La campagna elettorale per il voto anticipato sarà una campagna elettorale europea. Non solo perché il tema dell’appartenenza dell’Italia alla zona euro è tornato a essere centrale, dopo che domenica scorsa l’ipotesi di un governo fra Movimento 5 Stelle e Lega è saltata per il sospetto del Quirinale che la nomina di Paolo Savona a ministro dell’Economia portasse all’uscita del Paese dalla moneta unica. E non lo sarà nemmeno perché avrà addosso gli occhi delle istituzioni comunitarie, insieme a quelli dei governi dei Paesi alleati: questo è già accaduto il 4 marzo. Sarà una campagna elettorale europea, perché quel che sta accadendo in Italia è già diventato un rito di passaggio per quei partiti euroscettici, populisti, nazionalisti e identitari che dir si voglia che nei loro Paesi non sono riusciti ad arrivare tanto vicini al potere quanto i due partiti italiani guidati da Luigi Di Maio e Matteo Salvini.

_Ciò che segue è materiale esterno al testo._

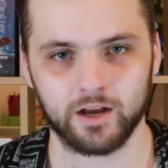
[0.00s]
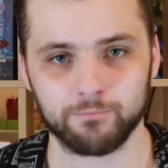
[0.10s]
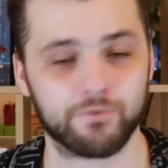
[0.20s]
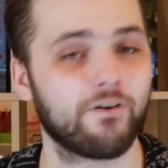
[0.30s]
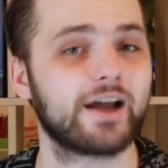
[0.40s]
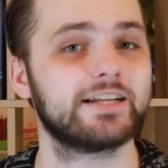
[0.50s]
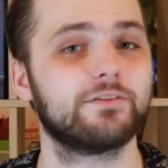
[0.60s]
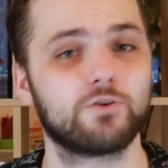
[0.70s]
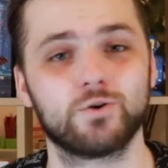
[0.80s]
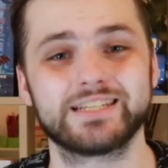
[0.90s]
Provided
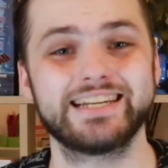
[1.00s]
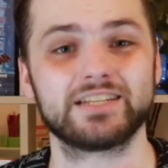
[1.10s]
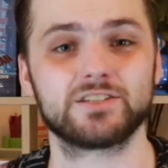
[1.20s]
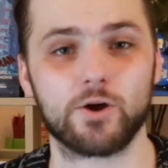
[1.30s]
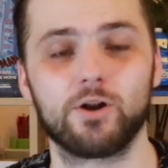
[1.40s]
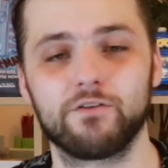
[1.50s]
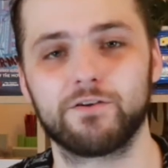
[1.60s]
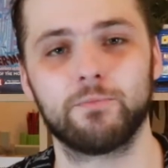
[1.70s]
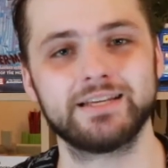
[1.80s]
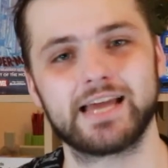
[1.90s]
of course in his solo
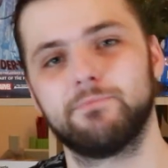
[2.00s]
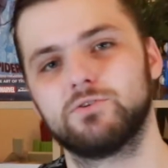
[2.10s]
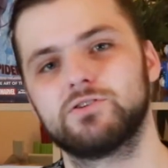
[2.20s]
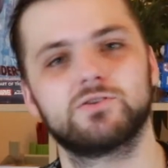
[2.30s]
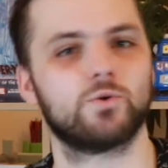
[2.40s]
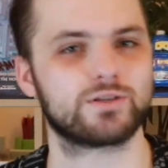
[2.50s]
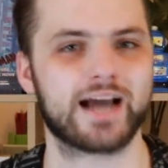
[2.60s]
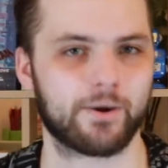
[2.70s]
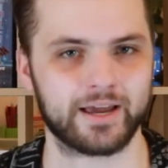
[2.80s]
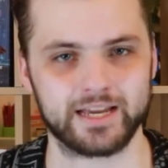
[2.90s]
film he's able to sort
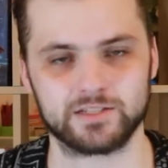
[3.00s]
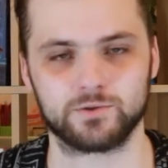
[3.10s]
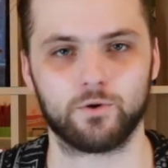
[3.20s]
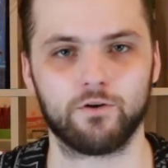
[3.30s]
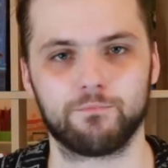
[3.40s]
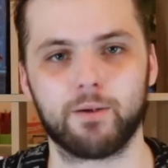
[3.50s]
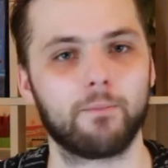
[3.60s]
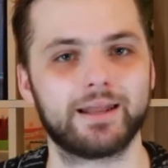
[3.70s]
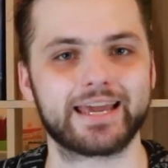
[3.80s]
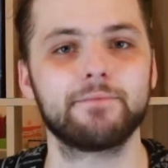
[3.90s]
out his sort of
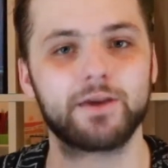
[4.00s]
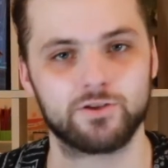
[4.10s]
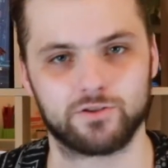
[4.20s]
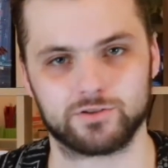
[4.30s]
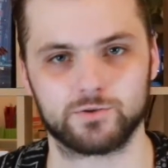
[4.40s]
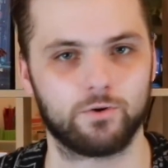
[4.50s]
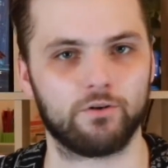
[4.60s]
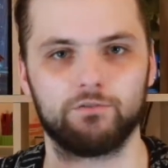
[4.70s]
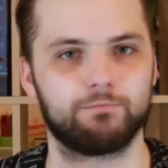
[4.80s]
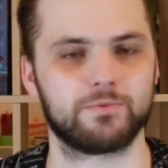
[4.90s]
public image sort
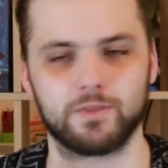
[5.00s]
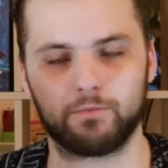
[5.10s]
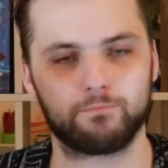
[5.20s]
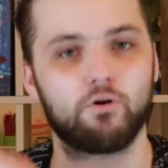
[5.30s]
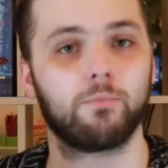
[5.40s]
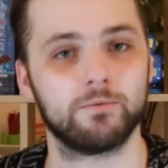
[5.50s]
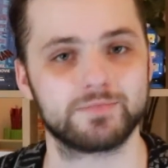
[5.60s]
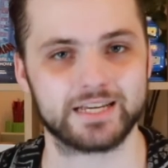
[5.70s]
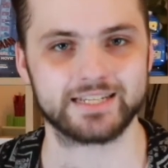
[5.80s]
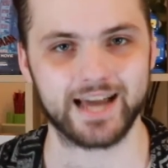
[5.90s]
of
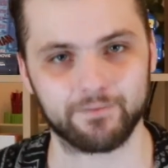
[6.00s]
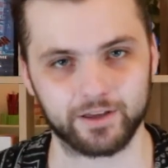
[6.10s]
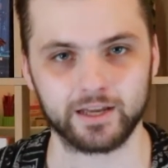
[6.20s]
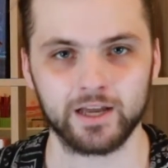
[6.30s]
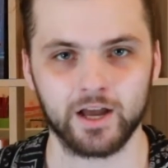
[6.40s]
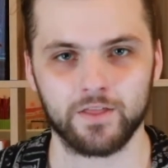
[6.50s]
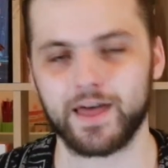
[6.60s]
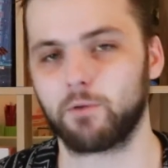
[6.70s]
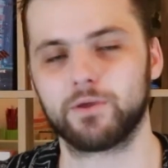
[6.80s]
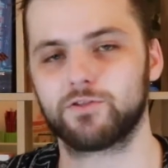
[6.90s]
problems that he's having.
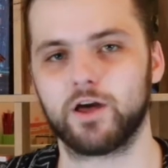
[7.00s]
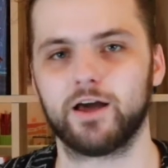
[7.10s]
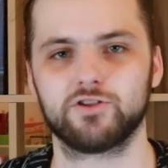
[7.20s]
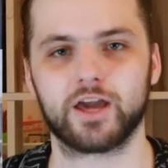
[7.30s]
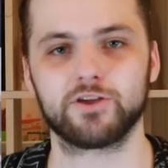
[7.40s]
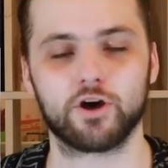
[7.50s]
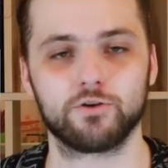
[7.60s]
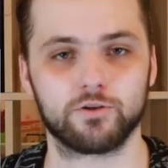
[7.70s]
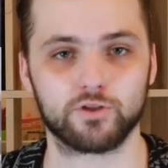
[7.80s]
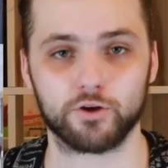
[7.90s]
That with J.
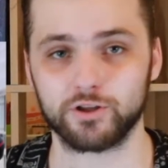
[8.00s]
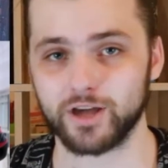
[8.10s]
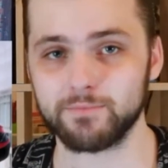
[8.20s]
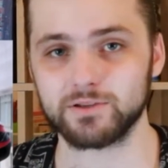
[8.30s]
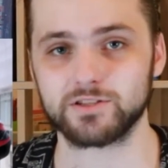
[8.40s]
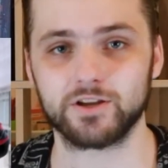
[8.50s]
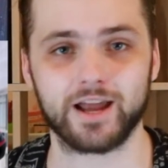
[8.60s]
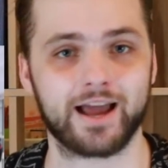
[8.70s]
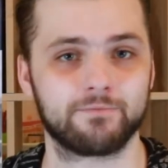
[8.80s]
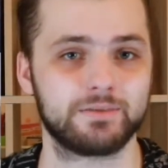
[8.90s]
Jonah Jameson
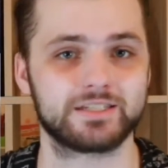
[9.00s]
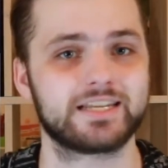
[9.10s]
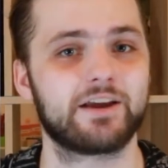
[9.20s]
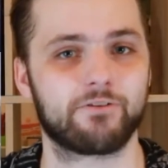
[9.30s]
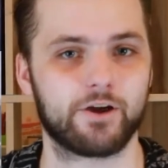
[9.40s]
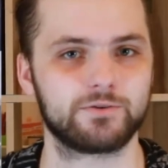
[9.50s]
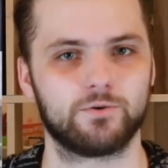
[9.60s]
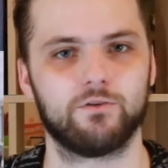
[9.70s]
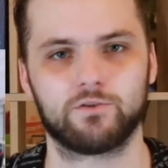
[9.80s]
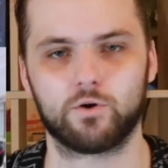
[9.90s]
and Mysterio
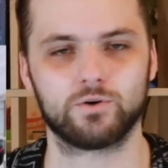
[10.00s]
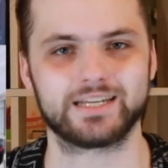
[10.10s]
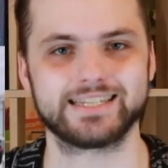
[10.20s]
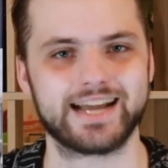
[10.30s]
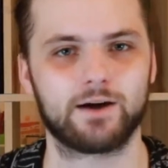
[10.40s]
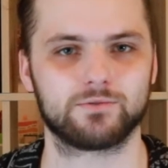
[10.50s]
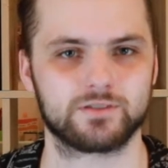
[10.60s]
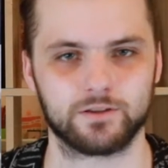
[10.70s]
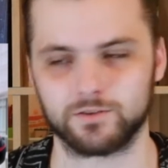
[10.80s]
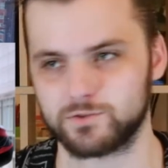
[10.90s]
sort of causing
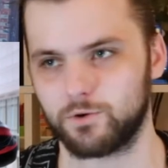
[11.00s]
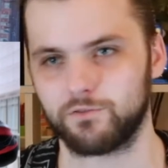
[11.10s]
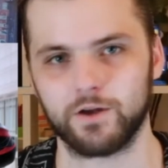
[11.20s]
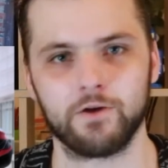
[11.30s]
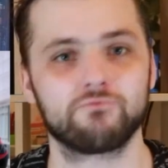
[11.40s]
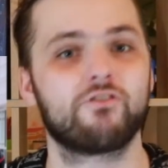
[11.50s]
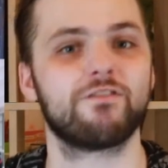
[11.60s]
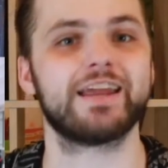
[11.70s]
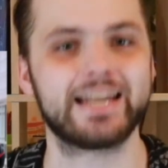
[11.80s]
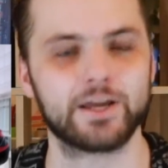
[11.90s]
doubts and sort of
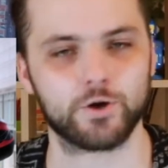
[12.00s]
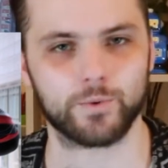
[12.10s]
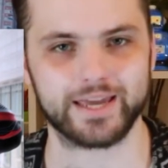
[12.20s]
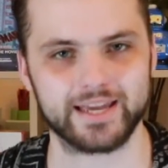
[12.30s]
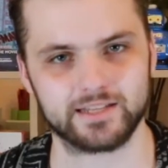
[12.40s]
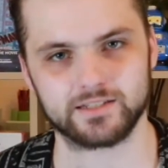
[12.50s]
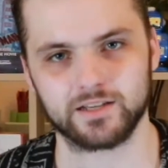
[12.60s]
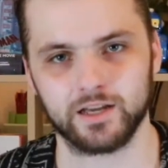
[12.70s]
revealing who he is.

Non è un caso che le elezioni italiane siano spesso paragonate all’estero al voto per la Brexit, avvenuto ormai due anni fa. Perché ha rappresentato una svolta. Conviene dunque guardare con uno sguardo più ampio a quello che sta accadendo in Italia, cercando di non concentrarsi solo sulle beghe di cortile, le liti televisive, le scaramucce fra diverse correnti politiche. Occorre orientarsi osservando come il contesto politico e sociale europeo si sia progressivamente trasformato negli ultimi anni, pur senza gli strappi annunciati. Le elezioni italiane si collocano in un trend che in buona parte del continente sta condizionando l’opinione pubblica da almeno quattro anni. Dalle elezioni Europee del 2014, che sono state caratterizzate dal successo dei partiti euroscettici che allora chiedevano espressamente due cose. Uscire dall’euro o direttamente dall’Unione Europea, come è accaduto appunto in Gran Bretagna, e bloccare le nuove migrazioni. Da allora, ogni singola elezione nazionale o locale nei principali Paesi europei è diventata un test (pretestuoso o meno) anche sulla fiducia nel processo di integrazione europeo e nelle istituzioni che lo gestiscono.
Conviene dunque guardare con uno sguardo più ampio a quello che sta accadendo in Italia, cercando di non concentrarsi solo sulle beghe di cortile, le liti televisive, le scaramucce fra diverse correnti politiche. Occorre orientarsi osservando come il contesto politico e sociale europeo si sia progressivamente trasformato negli ultimi anni, pur senza gli strappi annunciati
E’ stato un voto pro o contro le politiche dell’Unione Europea quello del 2014: in Francia il Front National di Marine Le Pen e in Gran Bretagna l’Ukip di Nigel Farage risultarono i partiti più votati nei rispettivi Paesi. E’ stato un voto pro o contro le politiche dell’Unione Europea quello delle elezioni che si sono tenute nel 2015 nella Grecia di Alexis Tsipras, referendum compreso. E’ stato un voto pro o contro le politiche dell’Unione Europea, appunto, la Brexit, nel 2016. Sono stati un voto pro o contro le politiche dell’Unione Europea quello delle presidenziali in Francia e quelli delle legislative nei Paesi Bassi e in Austria, nel 2017. Persino nella Germania della cancelliera Angela Merkel le voci critiche verso l’unione monetaria si sono fatte più forti. Tralasciando poi gli exploit dei nazionalisti nell’est Europa, eccoci arrivati al 2018. All’Italia. Pensare che la forza elettorale di M5S e Lega sia solo una questione italiana è insomma fuorviante. E sfidare questi due partiti a sfoderare più chiaramente il loro anti-europeismo è probabilmente un azzardo: anche perché l’Italia, di tutti questi Paesi citati, è quello che in questo momento ha la maggioranza più chiaramente schierata contro le politiche Ue, con tutte le altre forze prive della capacità di compensare questa posizione in maniera efficace. In Austria, il Paese più vicino all’Italia in cui la destra nazionalista (la Fpoe alleata di Salvini e Le Pen) è tornata al potere da pochi mesi, il governo è sostenuto da una coalizione in cui la prima forza sono i Popolari, che hanno adottato posizioni radicali sui temi identitari e securitari ma hanno spuntato le velleità degli alleati che chiedevano di abbandonare l’euro.
Se una cosa hanno indicato tutte queste elezioni avvenute dal 2014 in avanti è che una parte sempre più consistente dell’elettorato vuole poter far pesare il proprio voto. E l’unico argomento, pur razionale, che non serve a convincerli è quello dei mercati: chi sostiene M5S e Lega molto probabilmente ritiene che sia l’economia a dover essere al servizio della politica, non il contrario. Ed è un vento che non soffia solo su Roma. E riguarda sia la destra sia la sinistra.